- WHAT YOU HAVE TO DO
Write out every record in full, exactly as written, please.

- SUPPLIED RECORDS
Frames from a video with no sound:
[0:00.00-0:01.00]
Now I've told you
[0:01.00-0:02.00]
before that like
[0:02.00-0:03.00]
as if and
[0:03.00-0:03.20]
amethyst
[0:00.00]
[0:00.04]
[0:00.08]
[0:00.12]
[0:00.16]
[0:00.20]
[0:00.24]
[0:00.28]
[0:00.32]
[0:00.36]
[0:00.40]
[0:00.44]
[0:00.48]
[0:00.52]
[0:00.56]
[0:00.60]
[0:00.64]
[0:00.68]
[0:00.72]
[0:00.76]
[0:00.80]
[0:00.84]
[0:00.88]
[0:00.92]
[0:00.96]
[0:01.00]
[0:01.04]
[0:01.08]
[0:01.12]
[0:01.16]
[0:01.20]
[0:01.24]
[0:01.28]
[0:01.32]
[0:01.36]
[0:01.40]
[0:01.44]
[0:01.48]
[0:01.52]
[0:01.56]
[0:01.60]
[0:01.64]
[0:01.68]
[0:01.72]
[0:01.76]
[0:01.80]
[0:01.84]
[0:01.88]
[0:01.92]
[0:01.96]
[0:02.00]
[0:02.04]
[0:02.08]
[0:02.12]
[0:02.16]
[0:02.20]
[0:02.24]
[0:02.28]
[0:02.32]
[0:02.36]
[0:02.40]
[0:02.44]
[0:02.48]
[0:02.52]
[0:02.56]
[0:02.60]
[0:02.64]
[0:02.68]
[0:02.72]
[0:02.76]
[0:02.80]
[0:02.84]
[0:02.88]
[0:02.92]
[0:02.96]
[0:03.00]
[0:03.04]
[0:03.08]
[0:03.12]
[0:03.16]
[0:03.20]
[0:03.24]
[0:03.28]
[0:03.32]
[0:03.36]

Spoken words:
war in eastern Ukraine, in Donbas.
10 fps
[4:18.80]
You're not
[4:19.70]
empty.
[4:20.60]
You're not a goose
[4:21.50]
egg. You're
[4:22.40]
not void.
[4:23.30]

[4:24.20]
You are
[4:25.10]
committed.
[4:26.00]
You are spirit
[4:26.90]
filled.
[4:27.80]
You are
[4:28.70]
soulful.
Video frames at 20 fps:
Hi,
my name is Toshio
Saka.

- WRITTEN REPLY
Frames from a video with no sound:
[0:00.00-0:01.00]
Now I've told you
[0:01.00-0:02.00]
before that like
[0:02.00-0:03.00]
as if and
[0:03.00-0:03.20]
amethyst
[0:00.00]
[0:00.04]
[0:00.08]
[0:00.12]
[0:00.16]
[0:00.20]
[0:00.24]
[0:00.28]
[0:00.32]
[0:00.36]
[0:00.40]
[0:00.44]
[0:00.48]
[0:00.52]
[0:00.56]
[0:00.60]
[0:00.64]
[0:00.68]
[0:00.72]
[0:00.76]
[0:00.80]
[0:00.84]
[0:00.88]
[0:00.92]
[0:00.96]
[0:01.00]
[0:01.04]
[0:01.08]
[0:01.12]
[0:01.16]
[0:01.20]
[0:01.24]
[0:01.28]
[0:01.32]
[0:01.36]
[0:01.40]
[0:01.44]
[0:01.48]
[0:01.52]
[0:01.56]
[0:01.60]
[0:01.64]
[0:01.68]
[0:01.72]
[0:01.76]
[0:01.80]
[0:01.84]
[0:01.88]
[0:01.92]
[0:01.96]
[0:02.00]
[0:02.04]
[0:02.08]
[0:02.12]
[0:02.16]
[0:02.20]
[0:02.24]
[0:02.28]
[0:02.32]
[0:02.36]
[0:02.40]
[0:02.44]
[0:02.48]
[0:02.52]
[0:02.56]
[0:02.60]
[0:02.64]
[0:02.68]
[0:02.72]
[0:02.76]
[0:02.80]
[0:02.84]
[0:02.88]
[0:02.92]
[0:02.96]
[0:03.00]
[0:03.04]
[0:03.08]
[0:03.12]
[0:03.16]
[0:03.20]
[0:03.24]
[0:03.28]
[0:03.32]
[0:03.36]

Spoken words:
war in eastern Ukraine, in Donbas.
10 fps
[4:18.80]
You're not
[4:19.70]
empty.
[4:20.60]
You're not a goose
[4:21.50]
egg. You're
[4:22.40]
not void.
[4:23.30]

[4:24.20]
You are
[4:25.10]
committed.
[4:26.00]
You are spirit
[4:26.90]
filled.
[4:27.80]
You are
[4:28.70]
soulful.
Video frames at 20 fps:
Hi,
my name is Toshio
Saka.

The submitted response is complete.